:: Assignment ::
Copy each entry below verbatim. Skip the pictures.
★ ★ ★ ★ ★
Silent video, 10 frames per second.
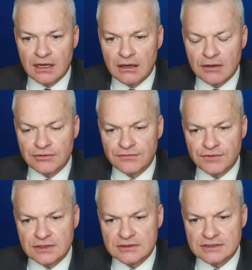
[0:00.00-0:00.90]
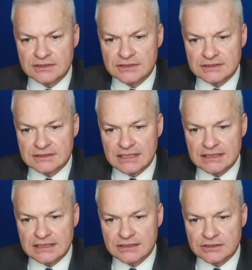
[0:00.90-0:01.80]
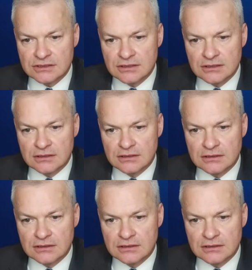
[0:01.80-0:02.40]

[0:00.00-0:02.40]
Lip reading: R of filters? ZE is good.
★ ★ ★ ★ ★
:: Written answer ::
Silent video, 10 frames per second.
[0:00.00-0:00.90]
[0:00.90-0:01.80]
[0:01.80-0:02.40]

[0:00.00-0:02.40]
Lip reading: R of filters? ZE is good.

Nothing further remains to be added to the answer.